All selected works (16 haiku and 3 tanka) are listed below alphabetically by author's name - up to max. three works per author.

“A haiku / a tanka that appeals to me in particular” - under this motto, every jury member has the opportunity to choose a work (still anonymized), present it here and comment on it.

Claudia Brefeld

 

A haiku that particularly appeals to me

Selected and commented by Ina Müller-Velten:

Crane calls -

my restless heart

 

Gerda Forester

The sky is full of cranes. Twice a year, cranes in long chains move across my garden. If they move away, I often sweep the leaves under the trees and the cold time of the dim light has begun. When they come back, I'm sure it will be spring soon. Cranes move around the time of the equinoxes, in the past few years often well after the autumnal equinox. Sometimes you don't see them, but their calls can be heard.

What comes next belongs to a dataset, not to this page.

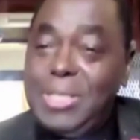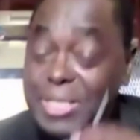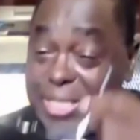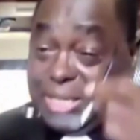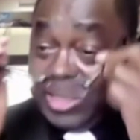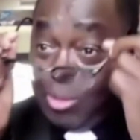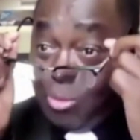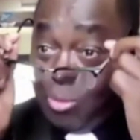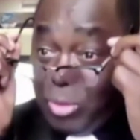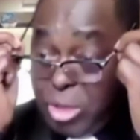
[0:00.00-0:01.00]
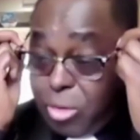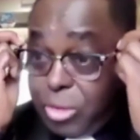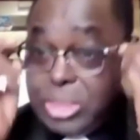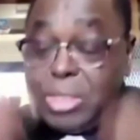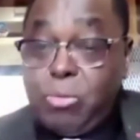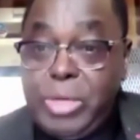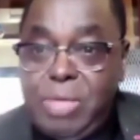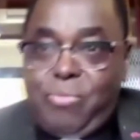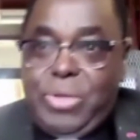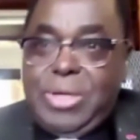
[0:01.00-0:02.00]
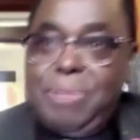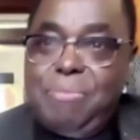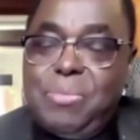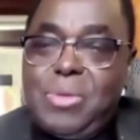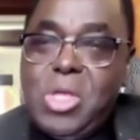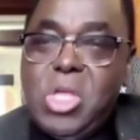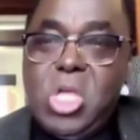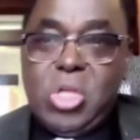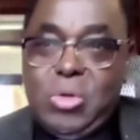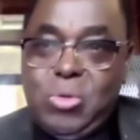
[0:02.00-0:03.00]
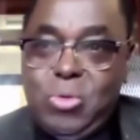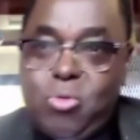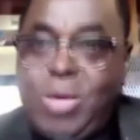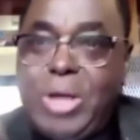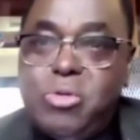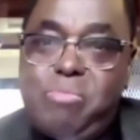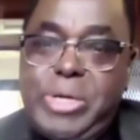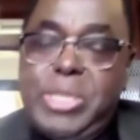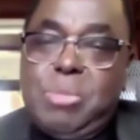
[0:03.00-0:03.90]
these things, they say, well, this is the way you want to impress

In the recurring event, people grasp an elementary “life-time space”. The bird migration marks more than just the change between two seasons. In our latitudes it illustrates the division of the year into light and dark and all conceivable contrasts of the weather phenomena that influence our perception. In this way it is a sign of the past year, but also a sign of the approaching one. The Persian calendar begins today with the first day of astronomical spring, "Nouruz".

The nomads of the air are rightly called migratory birds and the migration of birds lets those who remain behind feel goodbye and abandoned. Perhaps the desire for change also comes up inside. The unsteady nomadic soul, which we humans have not lost despite all sedentariness, is stirring with power. Moving along, a change of location or living conditions - maybe just a reminder of the feeling of leaving to go on a journey. Thoughts of freedom that resembles the flight of birds.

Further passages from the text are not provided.